··· RECORDS PROVIDED ···
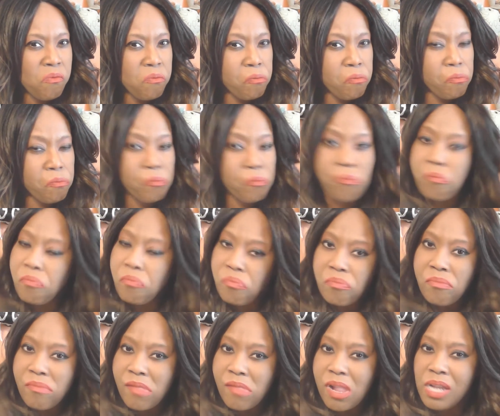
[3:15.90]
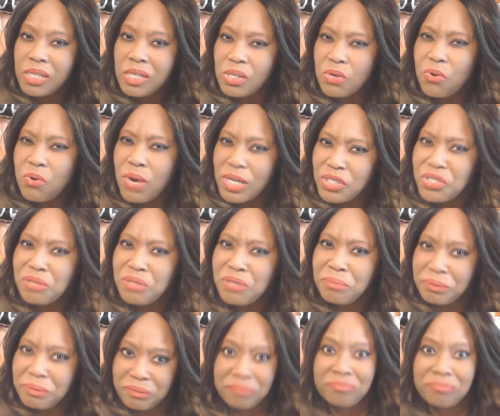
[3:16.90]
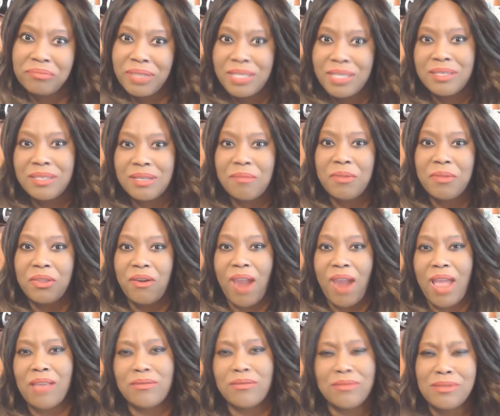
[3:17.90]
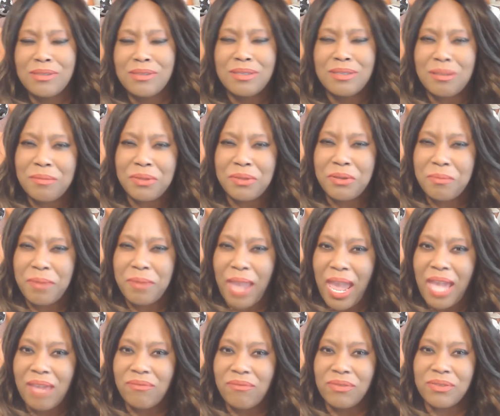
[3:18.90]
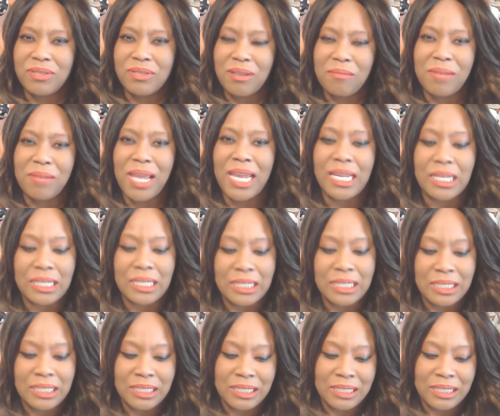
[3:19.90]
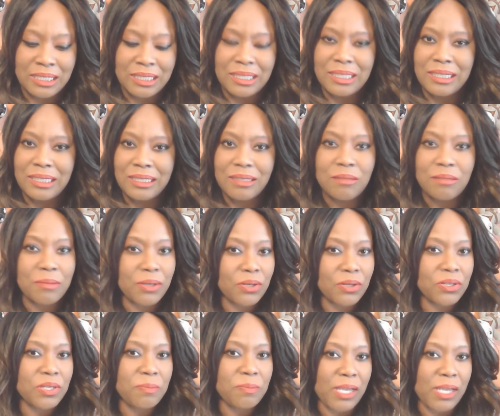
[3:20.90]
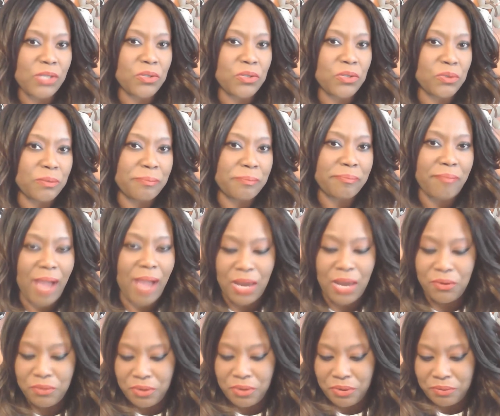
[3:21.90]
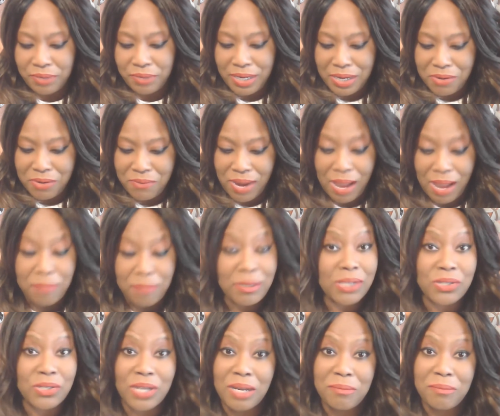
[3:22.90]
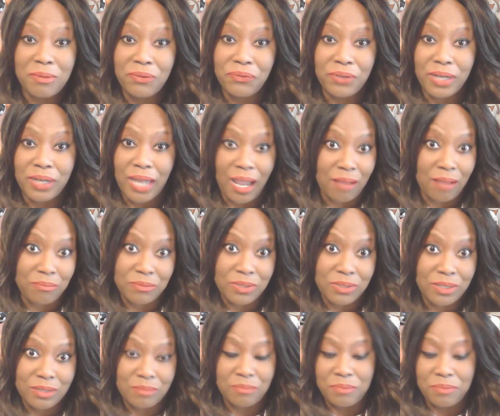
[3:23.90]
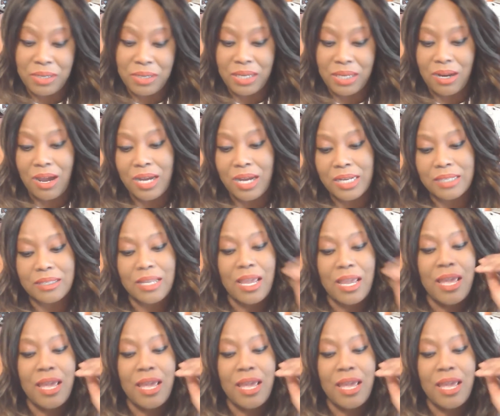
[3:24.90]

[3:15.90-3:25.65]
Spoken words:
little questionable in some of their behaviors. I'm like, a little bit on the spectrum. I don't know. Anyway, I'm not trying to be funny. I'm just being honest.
···
#### WHAT IS REQUIRED:
Restate all of the data word for word and include no pictures.

#### SOLUTION:
[3:15.90]
[3:16.90]
[3:17.90]
[3:18.90]
[3:19.90]
[3:20.90]
[3:21.90]
[3:22.90]
[3:23.90]
[3:24.90]

[3:15.90-3:25.65]
Spoken words:
little questionable in some of their behaviors. I'm like, a little bit on the spectrum. I don't know. Anyway, I'm not trying to be funny. I'm just being honest.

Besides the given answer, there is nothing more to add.